Despite Egorov's successful debt repayment, the report suggests that he acquired $75 million in new loans when the Silo Llama protocol launched in October. This protocol utilizes Curve's stablecoin, crvUSD, as collateral, with a substantial portion of the funds borrowed from it. DeFi Made Here claims that Michael Patryn (known as "0xSifu"), a significant liquidity provider for these loans, is also shorting CRV and may withdraw liquidity from the pool and engage in further CRV shorting when the OTC tokens become tradable in February.

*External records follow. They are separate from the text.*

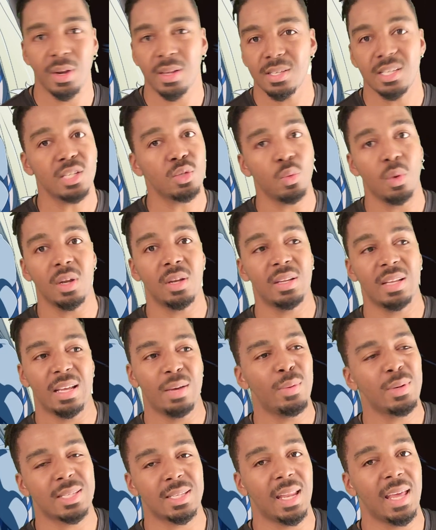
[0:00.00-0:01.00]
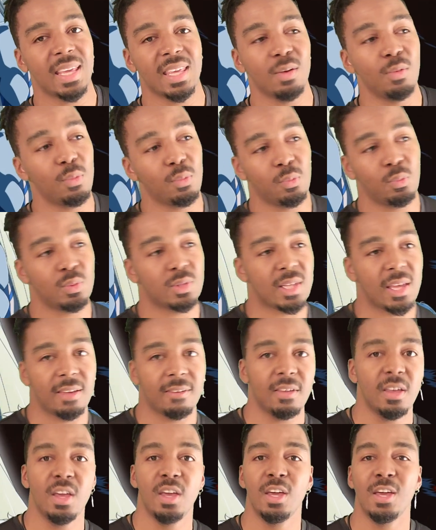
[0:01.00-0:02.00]
In season 1, it wasn't like it was
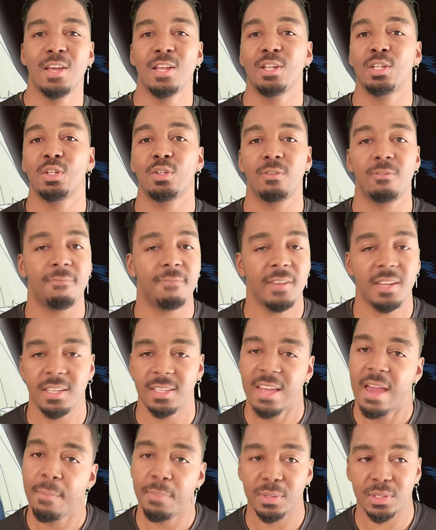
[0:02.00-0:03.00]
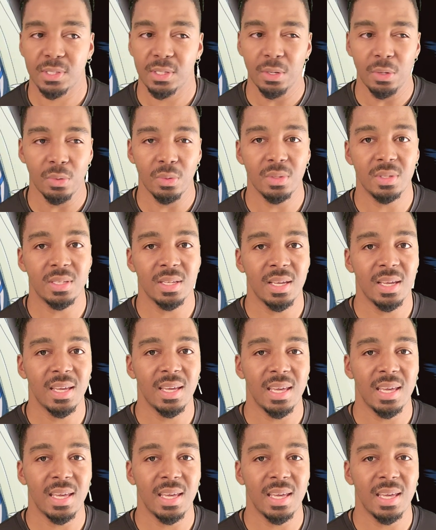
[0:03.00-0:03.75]
like 50 episodes.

DeFi Made Here expresses concerns about potential crises for the Curve protocol, triggered by fears of Egorov's loan liquidations and potential cascading effects throughout the ecosystem. The report asserts that the protocol will face another impending stress test when OTCed CRV becomes liquid, emphasizing the systemic risk posed by the founder's debt to the health of the Curve ecosystem.

However, DeFi Made Here underscores that the aforementioned scenario is speculative, and Patryn could potentially act as a "good actor." In such a scenario, he would repay his CRV debt, continue providing liquidity for Egorov, and avoid actions that might mirror OTC buyers. The analyst remains hopeful that optimistic developments will unfold, and the design limitations of Curve and CRV will allow the ecosystem to endure potential upcoming events.

As of now, Curve stands as the seventeenth largest DeFi protocol, with over $1.6 billion worth of crypto assets locked within its contracts, according to data from blockchain analytics platform DeFiLlama.